Expected Results:  X should repaint the display and keep going.

Additional info:

Comment 1 Mike A. Harris 2006-02-06 20:26:20 UTC
Please try to determine what update caused the problem for you.  If we know
which package is the point of regression, it'll be easier to diagnose.

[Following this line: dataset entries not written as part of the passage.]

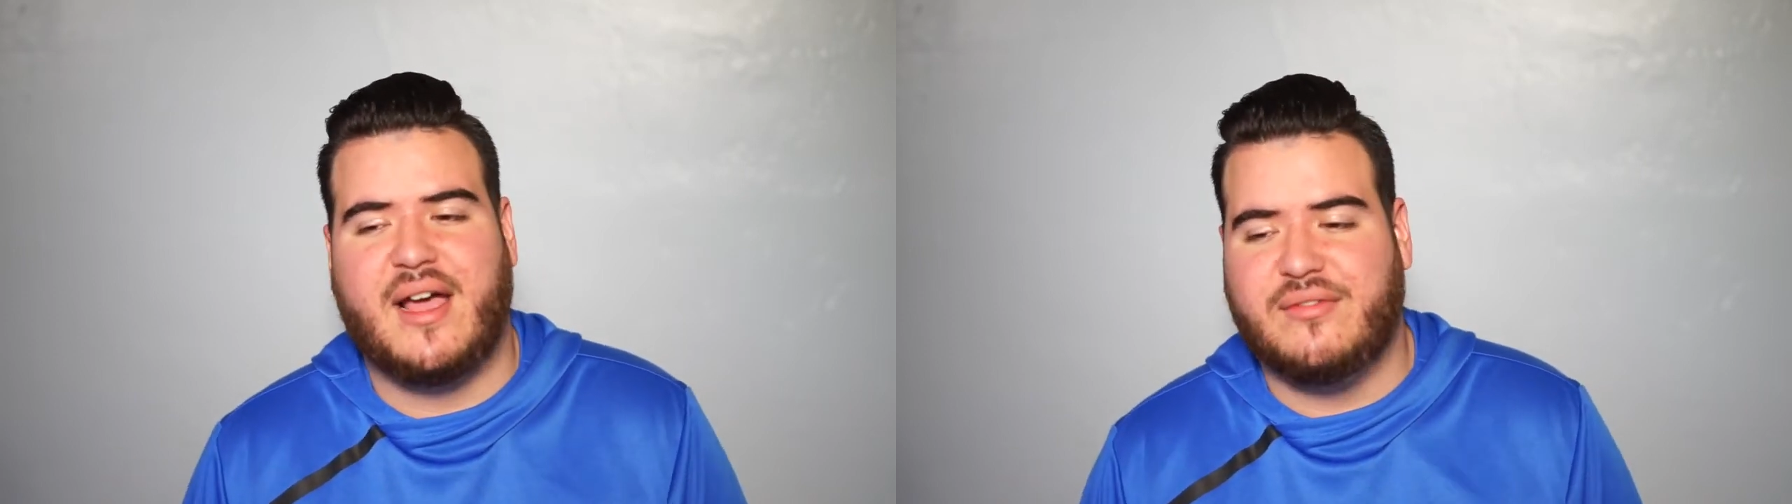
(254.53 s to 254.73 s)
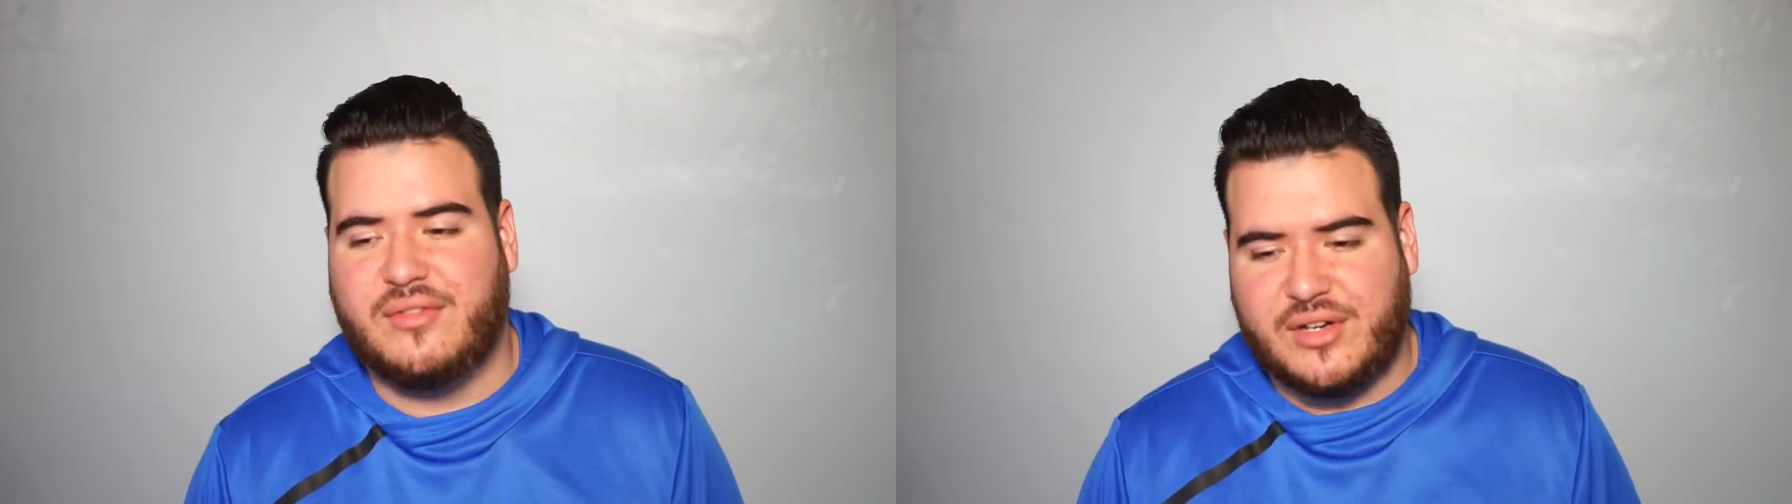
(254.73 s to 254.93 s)

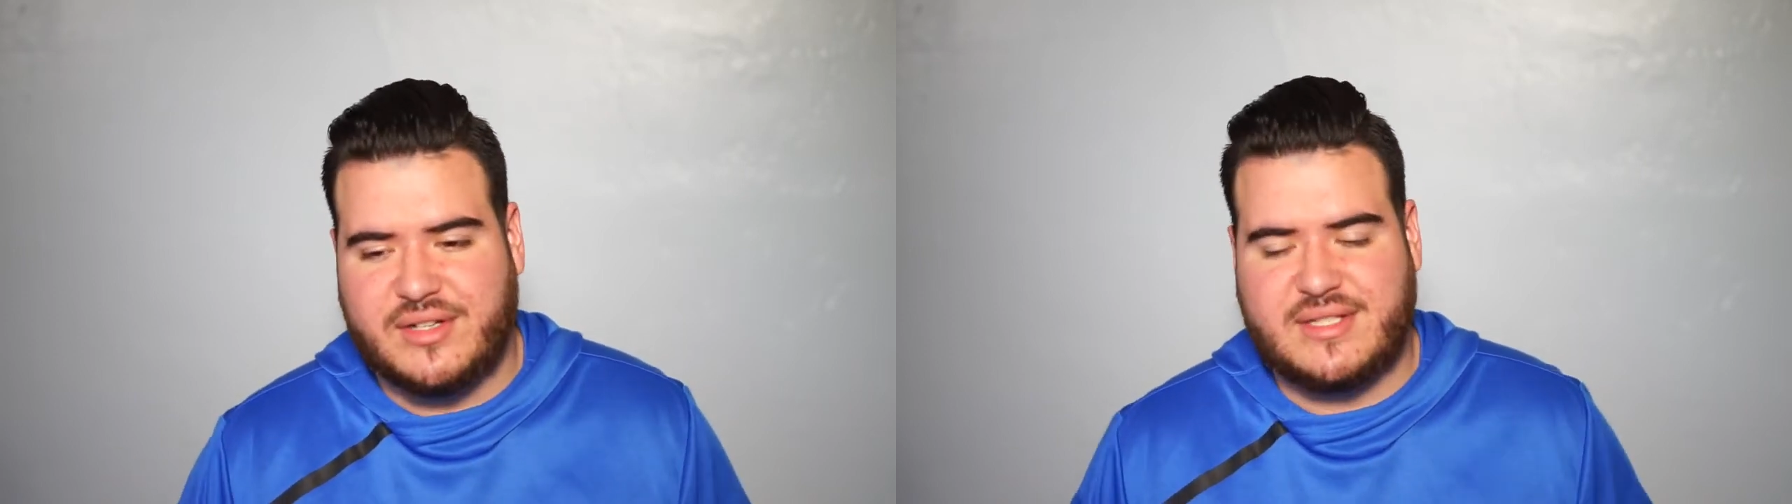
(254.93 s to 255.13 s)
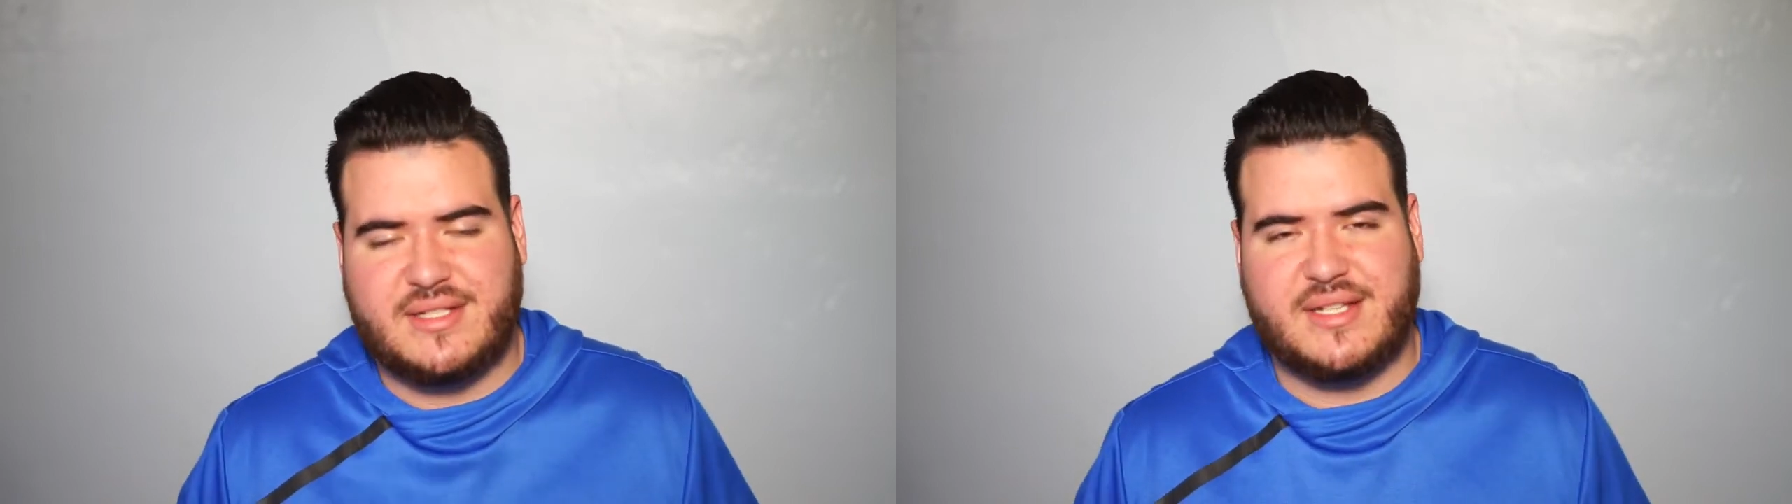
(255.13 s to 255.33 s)
I've
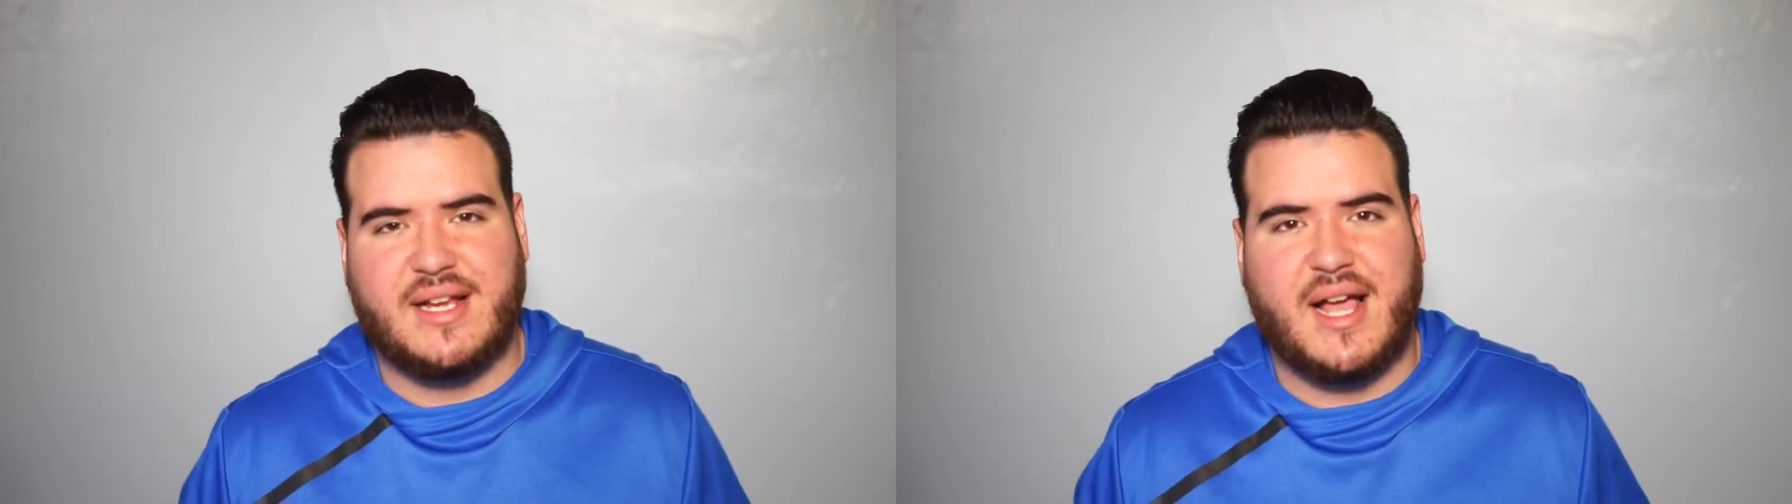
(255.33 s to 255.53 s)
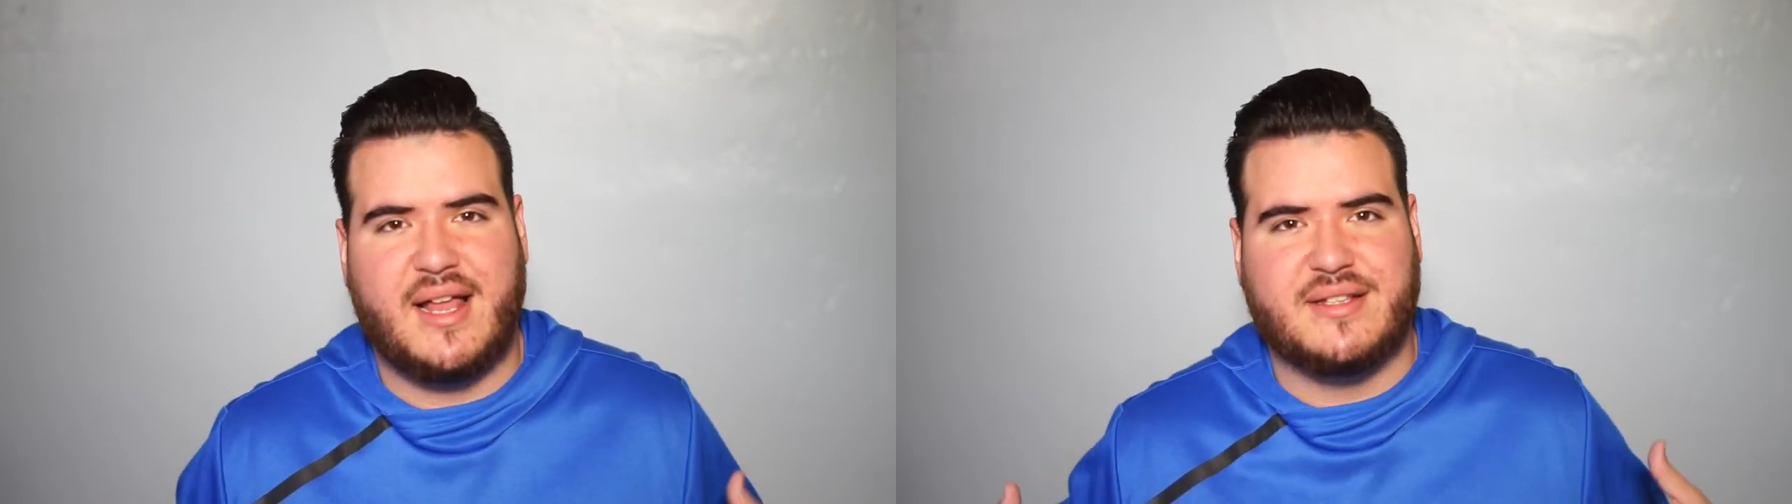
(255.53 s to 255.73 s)
learned to see God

Also, please disable VNC to take it out of the equation for now.  Does the
problem occur without vnc loaded?

Comment 2 Alexandre Oliva 2006-02-07 22:37:55 UTC
Took VNC out of the equation, the problem remains.  I'm not sure it actually
changed the behavior, or I was just attaching to the X server too late in
previous attempts.  This time I switched to VT1, logged in as root, started
strace on the running X (this time, on the SSH agent passphrase prompt, right
after logging in) with syscall output to a file.  When I switched back to VT7, X
repainted the entire screen except for the SSH agent window, and then it
stopped.  This is a snippet from the strace output, that appears to be relevant:

select(1024, [6], NULL, NULL, {0, 0})   = 1 (in [6], left {0, 0})
read(6, "Z\3\351C\0\0\0\0\252=\5\0\0\0\0\0\3\0\0\0\35\1\0\0Z\3\351"..., 64) =
48select(1024, [6], NULL, NULL, {0, 0})   = 1 (in [6], left {0, 0})
read(6, "Z\3\351C\0\0\0\0\262=\5\0\0\0\0\0\3\0\30\0H\0\0\0Z\3\351"..., 64) = 48
rt_sigprocmask(SIG_BLOCK, [], [IO], 8)  = 0
rt_sigprocmask(SIG_BLOCK, [], [IO], 8)  = 0
select(1024, [6], NULL, NULL, {0, 0})   = 0 (Timeout)
rt_sigreturn(0x1)                       = 4294967295
--- SIGIO (I/O possible) @ 0 (0) ---
select(8, [6 7], NULL, NULL, {0, 0})    = 1 (in [6], left {0, 0})
rt_sigprocmask(SIG_BLOCK, [IO], [IO], 8) = 0
select(1024, [6], NULL, NULL, {0, 0})   = 1 (in [6], left {0, 0})
--- SIGALRM (Alarm clock) @ 0 (0) ---
rt_sigreturn(0xe)                       = 1
read(6, "Z\3\351C\0\0\0\0\325m\5\0\0\0\0\0\3\0\0\0\33\1\0\0Z\3\351"..., 64) =
48select(1024, [6], NULL, NULL, {0, 0})   = 1 (in [6], left {0, 0})
read(6, "Z\3\351C\0\0\0\0\336m\5\0\0\0\0\0\0\0\0\0\0\0\0\0", 64) = 24
rt_sigprocmask(SIG_BLOCK, [], [], 8)    = 0
write(2, "(EE) SIGIO not blocked at xf86eq"..., 40) = 40
write(0, "(EE) SIGIO not blocked at xf86eq"..., 40) = 40
rt_sigprocmask(SIG_BLOCK, [], [], 8)    = 0
write(2, "(EE) SIGIO not blocked at xf86eq"..., 40) = 40
write(0, "(EE) SIGIO not blocked at xf86eq"..., 40) = 7
write(0, "GIO not blocked at xf86eqEnqueue"..., 33) = 0
write(0, "GIO not blocked at xf86eqEnqueue"..., 33) = 0
[...] (repeats forever)

I suppose I can get to earlier versions of X packages out of the internal Red
Hat build system, but would you hazard any as to which package this might be
related with?  This would surely help narrowing down the big and painful search
I have ahead of me :-)  Thanks,

Comment 3 Alexandre Oliva 2006-02-11 09:36:37 UTC
This got fixed in yesterday's rawhide.  Yay!